That is where we have to come to an agreement and step over some hurdles here, where we have to actually say what is actually needed to approve a product, cannabis product, for the market. Which product can we approve, which product can we not approve from a pharmaceutical point of view?
And that is a decision we are eagerly waiting for, everybody. Because if we have that decision, so cannabis flower can be a true miracle product, but it has to be this, that, and that before we can allow it to market. And then, of course, clinical research is needed. Governments can step into the clinical research.
I know that the Netherlands has started up clinical research, as a government has started up clinical research in order to assess the quality of the products they bring to market. Although we are the producer, let me emphasize again, it’s the government that brings our product to the market.
So they have that responsibility, and they are taking it now after so many years, but they are taking that responsibility upon them. I applaud them for that, but in at the same time, it’s only the Netherlands.

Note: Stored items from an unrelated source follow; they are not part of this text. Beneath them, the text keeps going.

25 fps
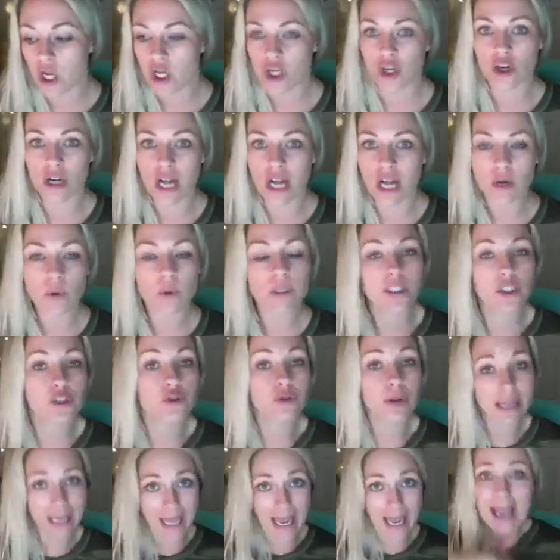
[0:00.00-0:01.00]
You're not going to
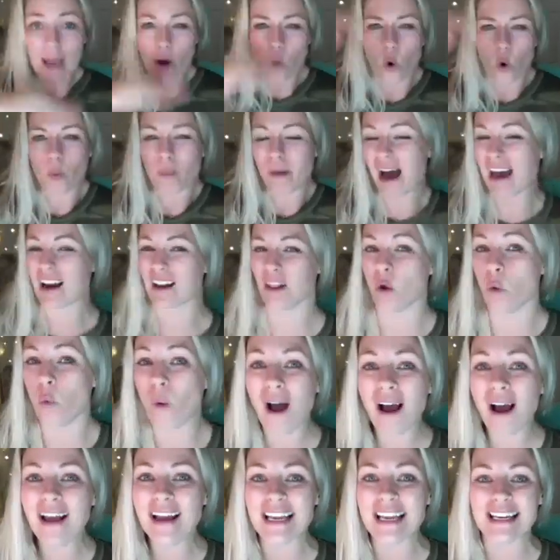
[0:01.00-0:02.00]
drink a whole bottle of
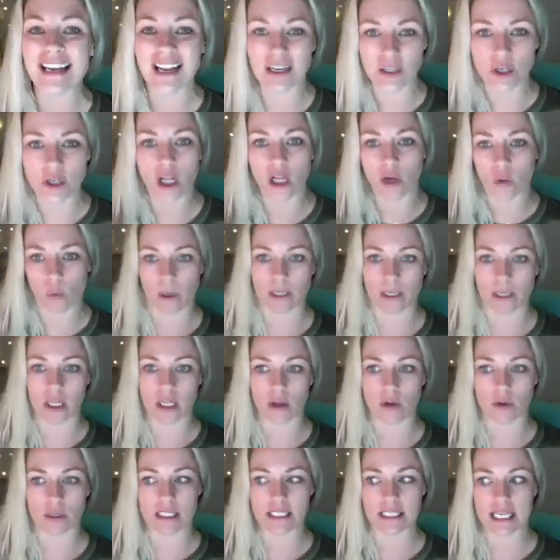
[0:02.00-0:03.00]
wine and call it 1
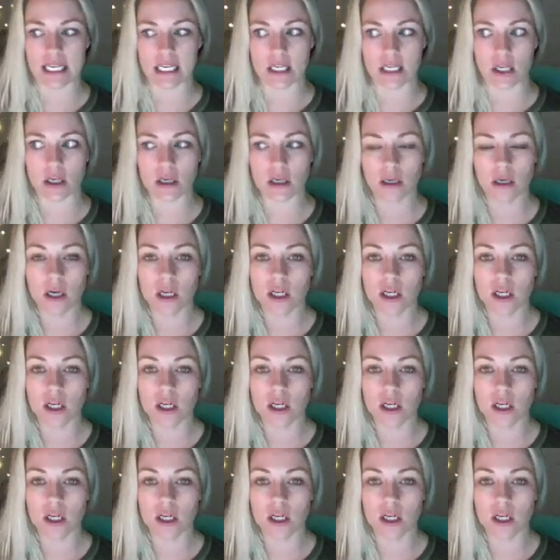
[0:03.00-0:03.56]
yellow container.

So we need way more, and I would really applaud if, on the European level, this would be supported as well. Make a carve-out in the, let’s say in the pharmaceutical approach of cannabis, make that carve out that allows certain type of products that are most wanted by patients, make that carve out like Germany did, allow it to the market in a controlled way, it is a controlled substance.
And by the way, cannabis is not a harmless product, what everybody might be saying. But cannabis is not, and we actually all know it; it is for a reason that we have to treat cannabis carefully.
But I will not go to that point right now. But that is basically where I see a very important task for the European Union as well.
Alfredo Pascual: Question to both of you, just a second, Alex, question to both of you. Don’t you think that a first step towards an harmonized European medical cannabis framework would be to start with quality-related issues, in terms of what Tjalling was mentioning or hinting to of standardization?
Because I think that’s an easier step, right? To have an EU monograph for flower. Let’s define what we are talking about when we are talking about cannabis flower. Let’s define what we are talking about when we’re talking about full spectrum extracts.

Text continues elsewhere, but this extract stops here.